One of the premisses on which my PR in Fiction (Stirling21) and Scoop! projects are based is that authors must depict the disciplines and their practitioners in a way which resonates with the reader's preconceptions.
Perhaps he is thinking more about emotion that accurate description, but here is William Boyd talking to Mariella Frostrup on Radio 4's Open Book (Sept 17, 2009, 14.30 into the podcast).
"What is the truth?
".... Everything is subjective and one person's lie is another person's true story and, funnily enough, the more I have written, the more I think the power of the novel, the power of fiction resides in the fact that even though it is completely made up, we actually guarantee its versacity thereby.

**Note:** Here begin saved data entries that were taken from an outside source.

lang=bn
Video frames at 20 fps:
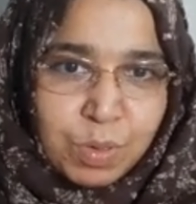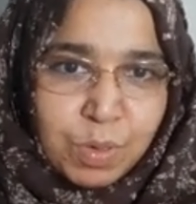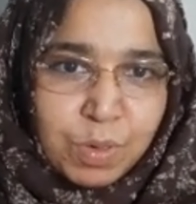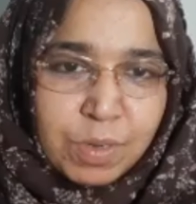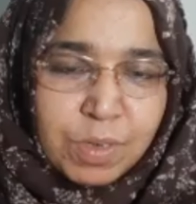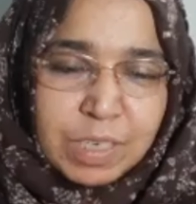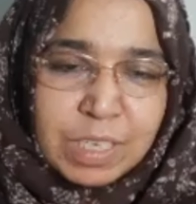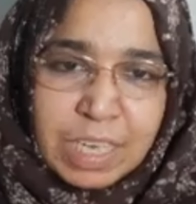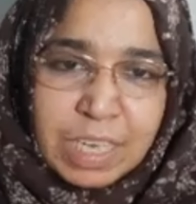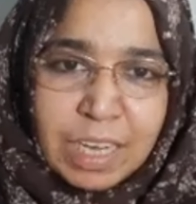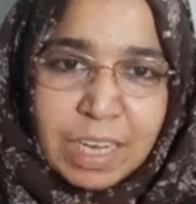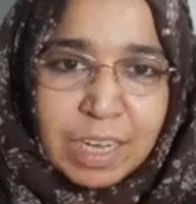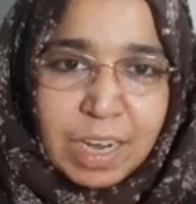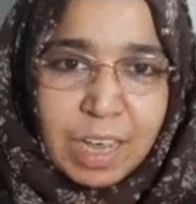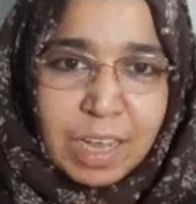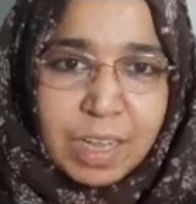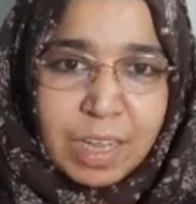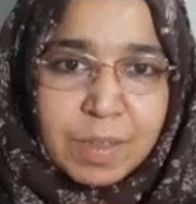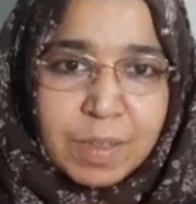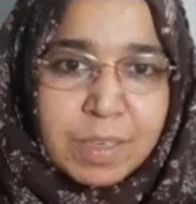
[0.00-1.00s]
ঠিক না
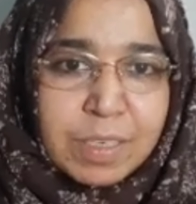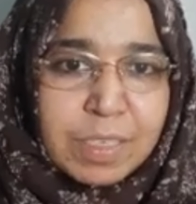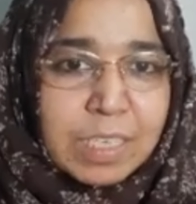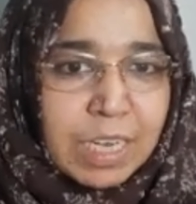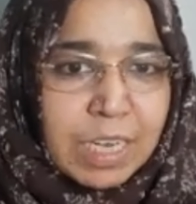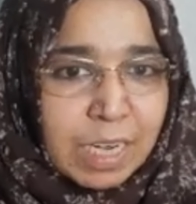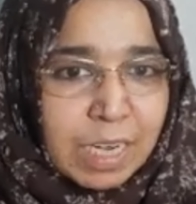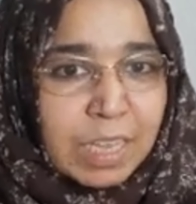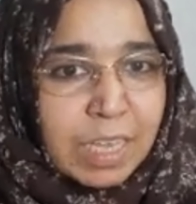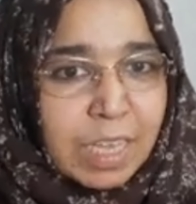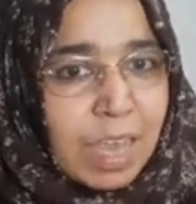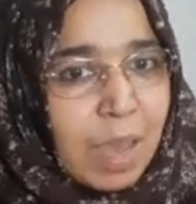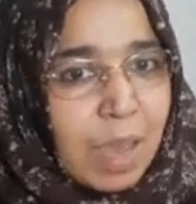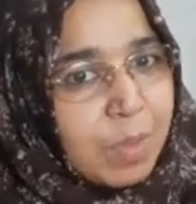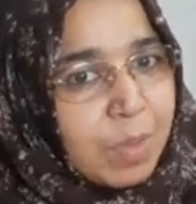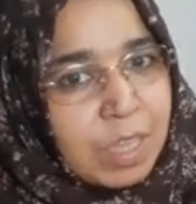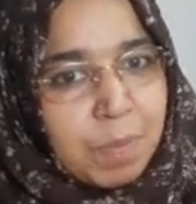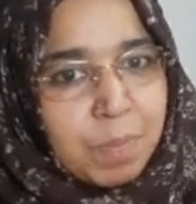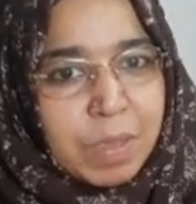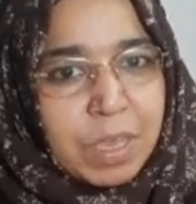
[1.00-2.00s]
সেটা থেকে
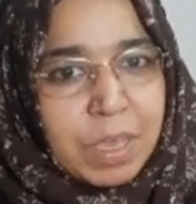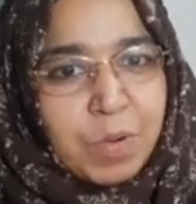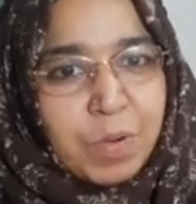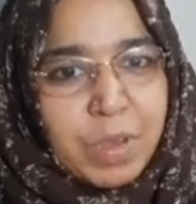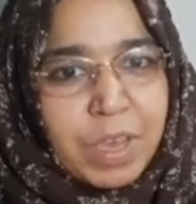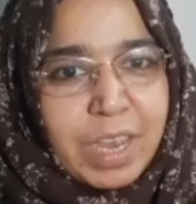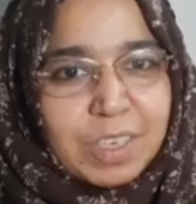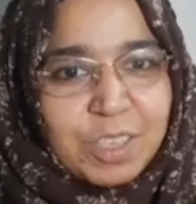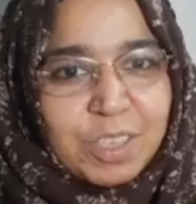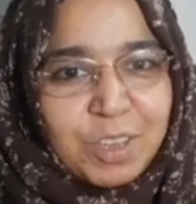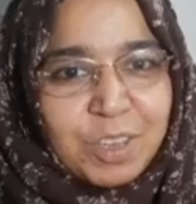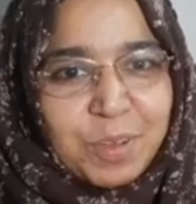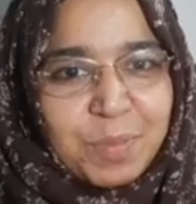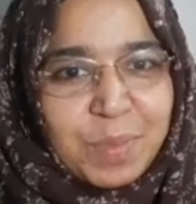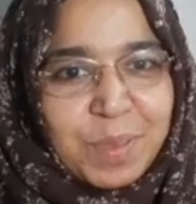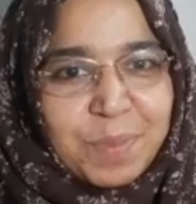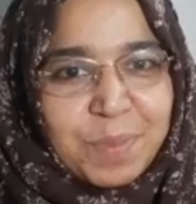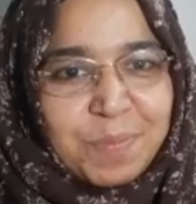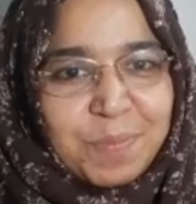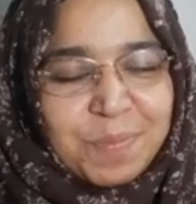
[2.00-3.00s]
আমাদের বের হয়ে আসতে হবে
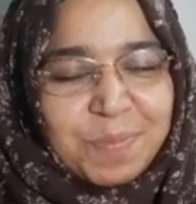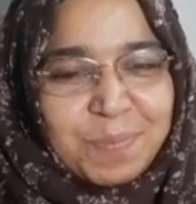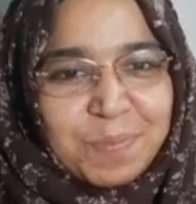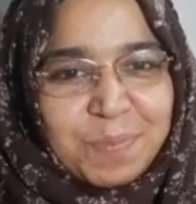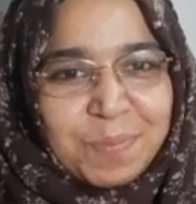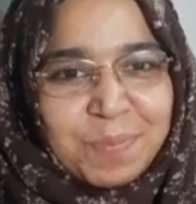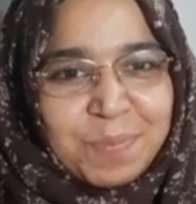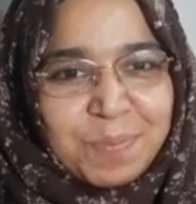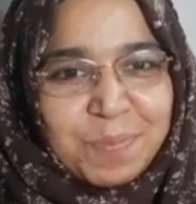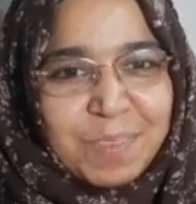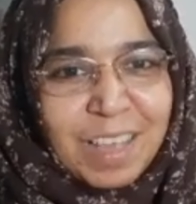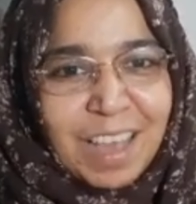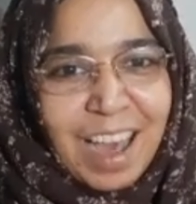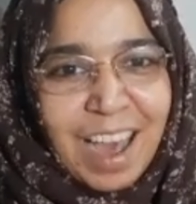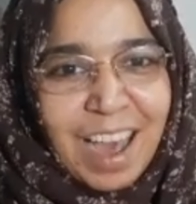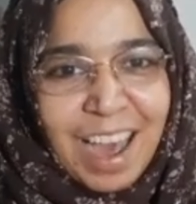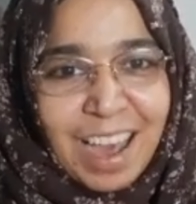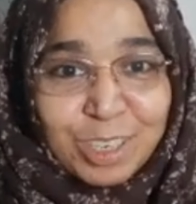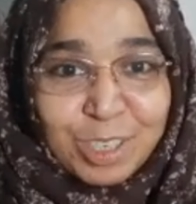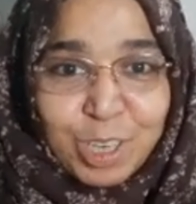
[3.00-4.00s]

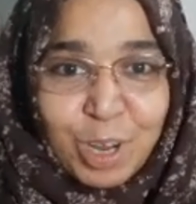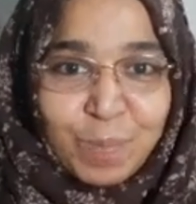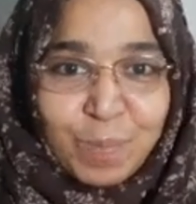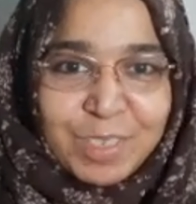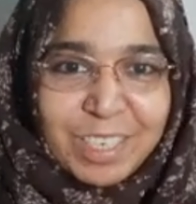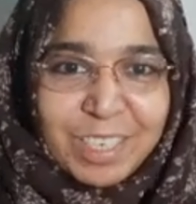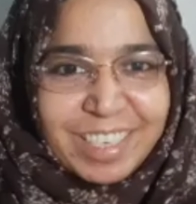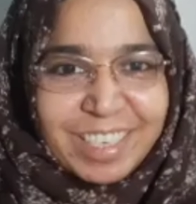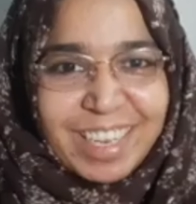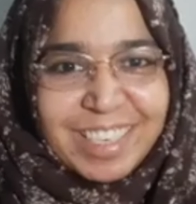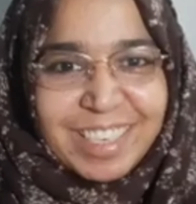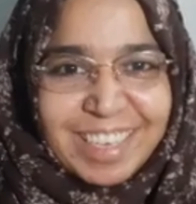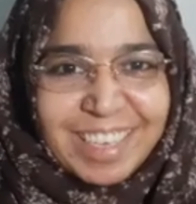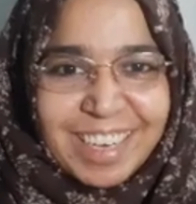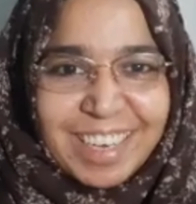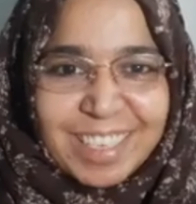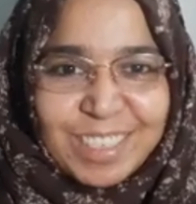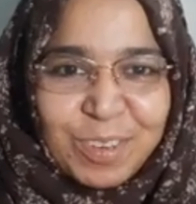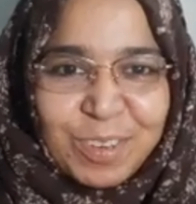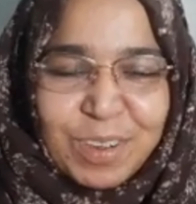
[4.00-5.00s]
আর সবচেয়ে
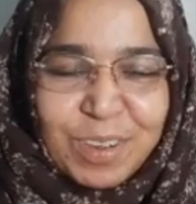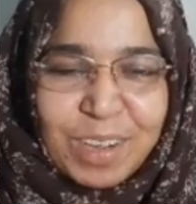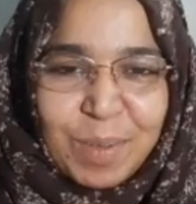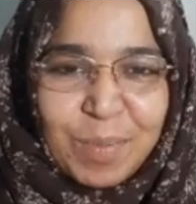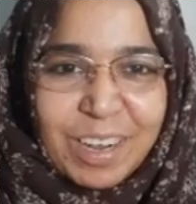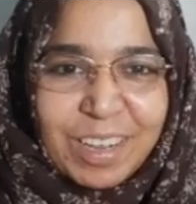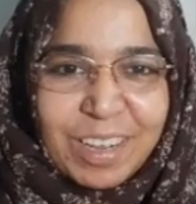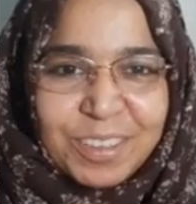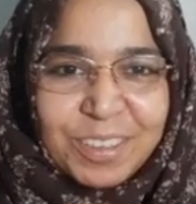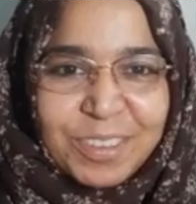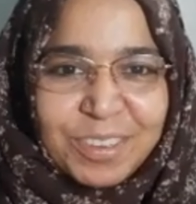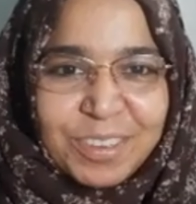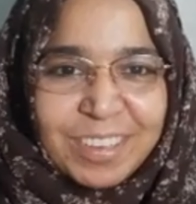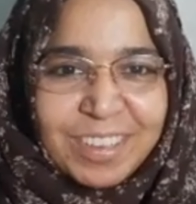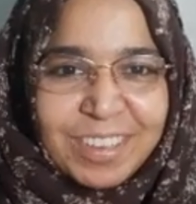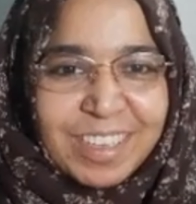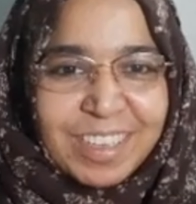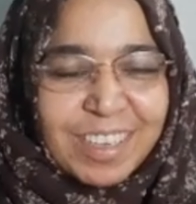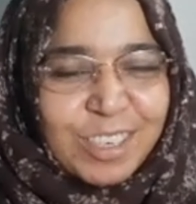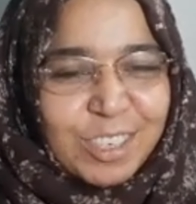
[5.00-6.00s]
ডেঞ্জারাস কোনটা বলেন তো
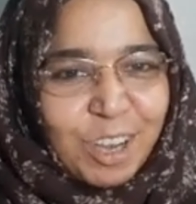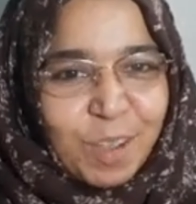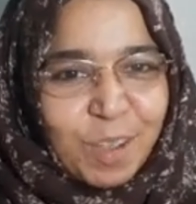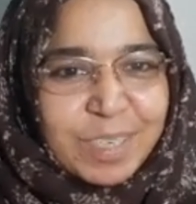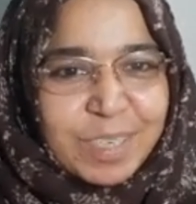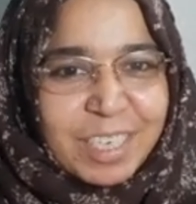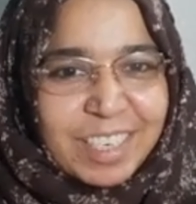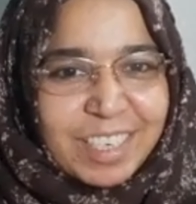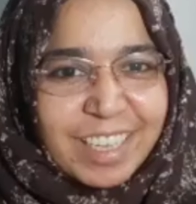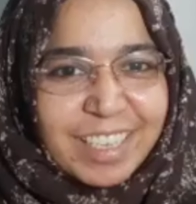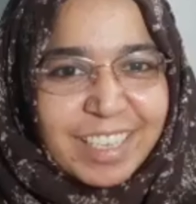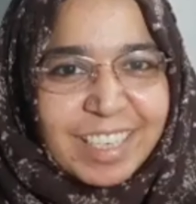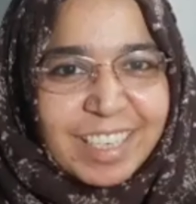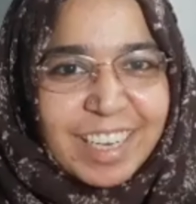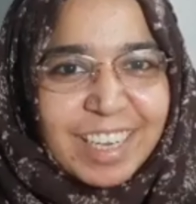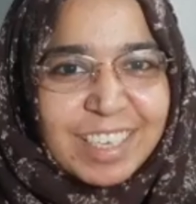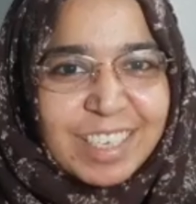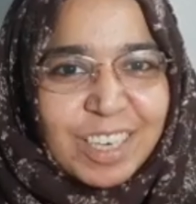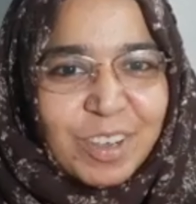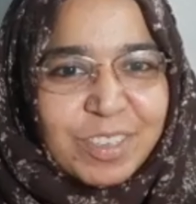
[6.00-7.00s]
সবচেয়ে
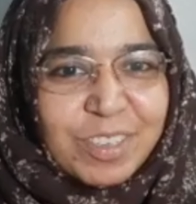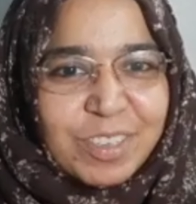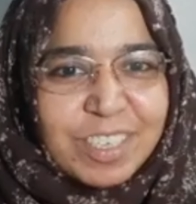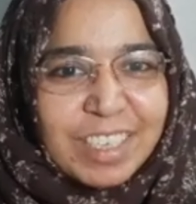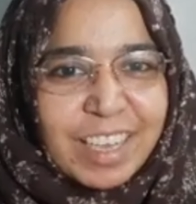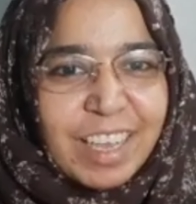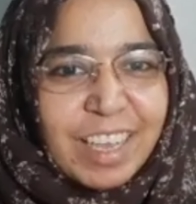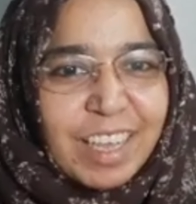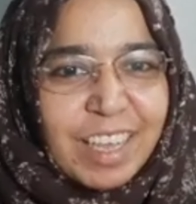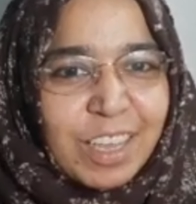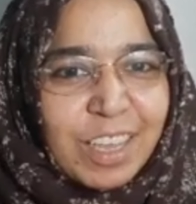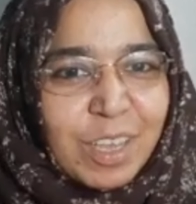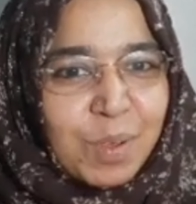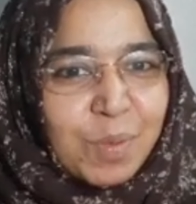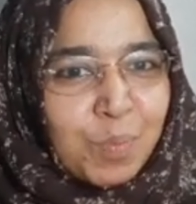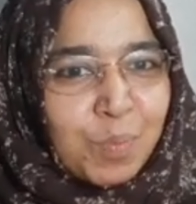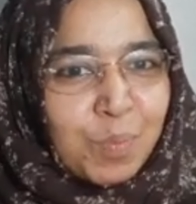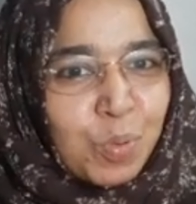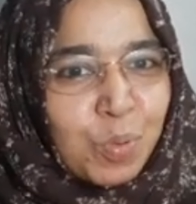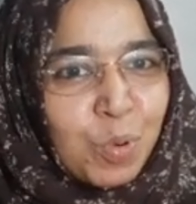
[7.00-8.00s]
ডেঞ্জারাসটা হচ্ছে
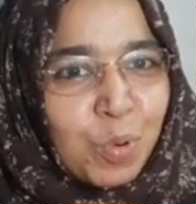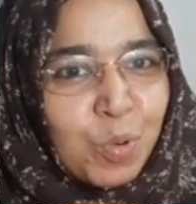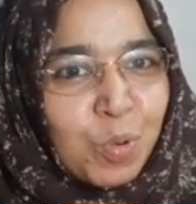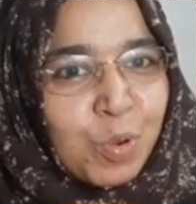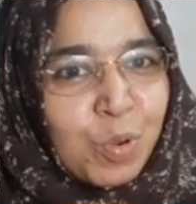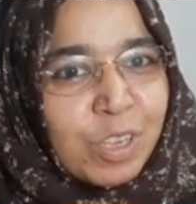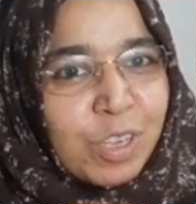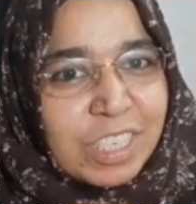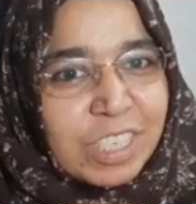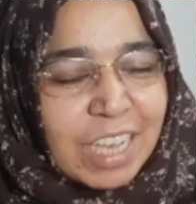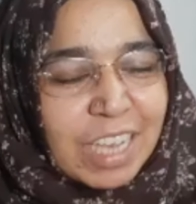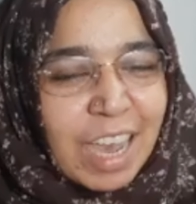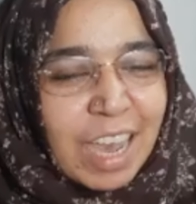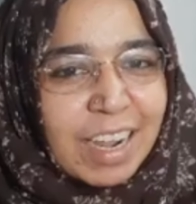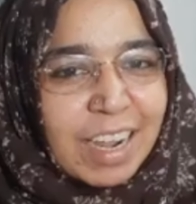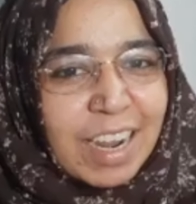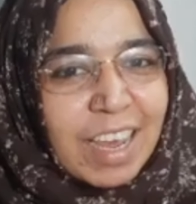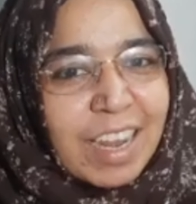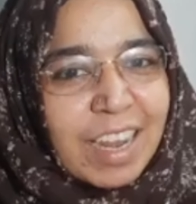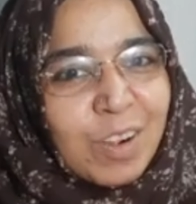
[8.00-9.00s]
ভুল
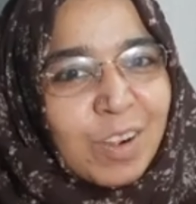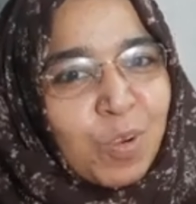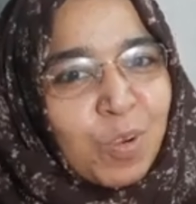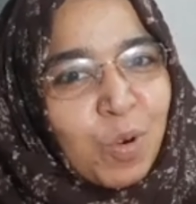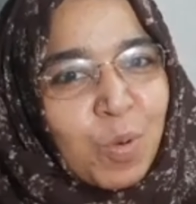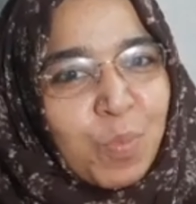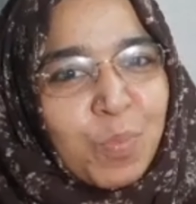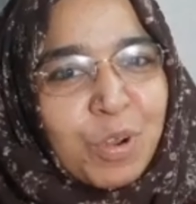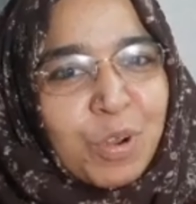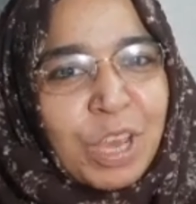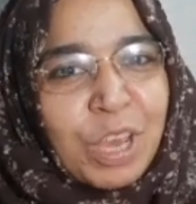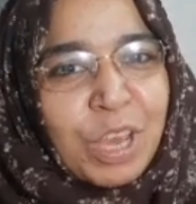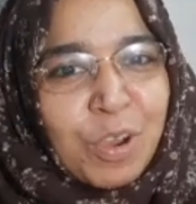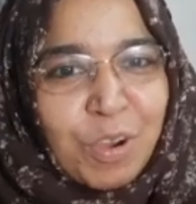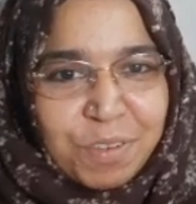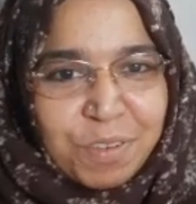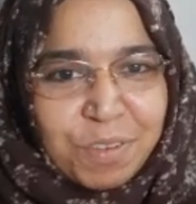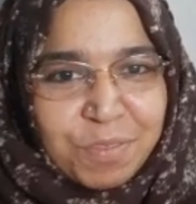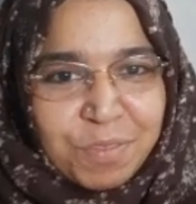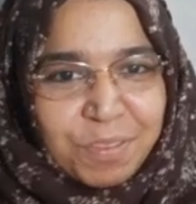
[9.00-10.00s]
জানার ওপরে
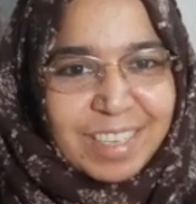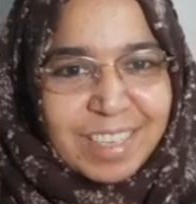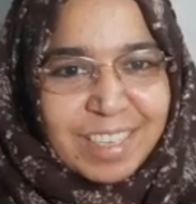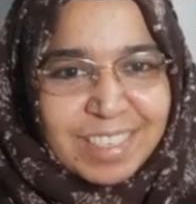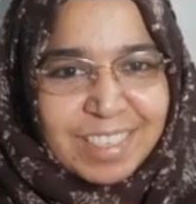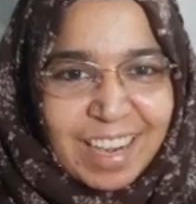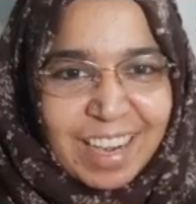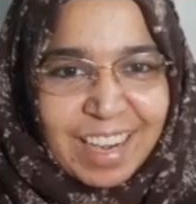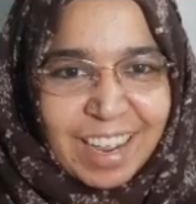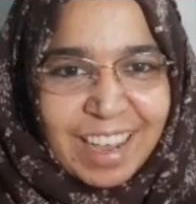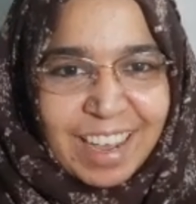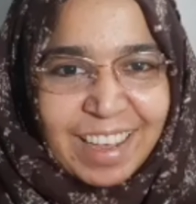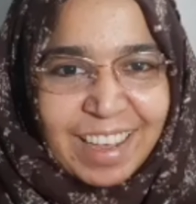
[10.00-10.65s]
কনফিডেন্স রাখা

"So if you want to know how people react, or how people feel in certain situations, it maybe in time of war, or in a love affair, funnily enough, the place to go is a novel or a short story because everything in that depiction has been made up, but made up in a way to achieve absolute authenticity, Whereas if you go to a memoir, or a biography, or a work of history, or a work of reportage it is selected and shaped by the author in a way that cannot possibly replicate whatever that truth was.
"So it is one of those strange paradoxes that to find out what life is like in all its complexities, read fiction."
I am not sure I can sustain the argument that Confessions of a Shopaholic is "made up in a way to achieve absolute authenticity" but I was pleased that quite a few people at Stirling 21 seemed to find some value in my approach. None would admit to having read Shopaholic, which I think is rather a shame, but I did pick up a couple of very promising titles for PR in Fiction.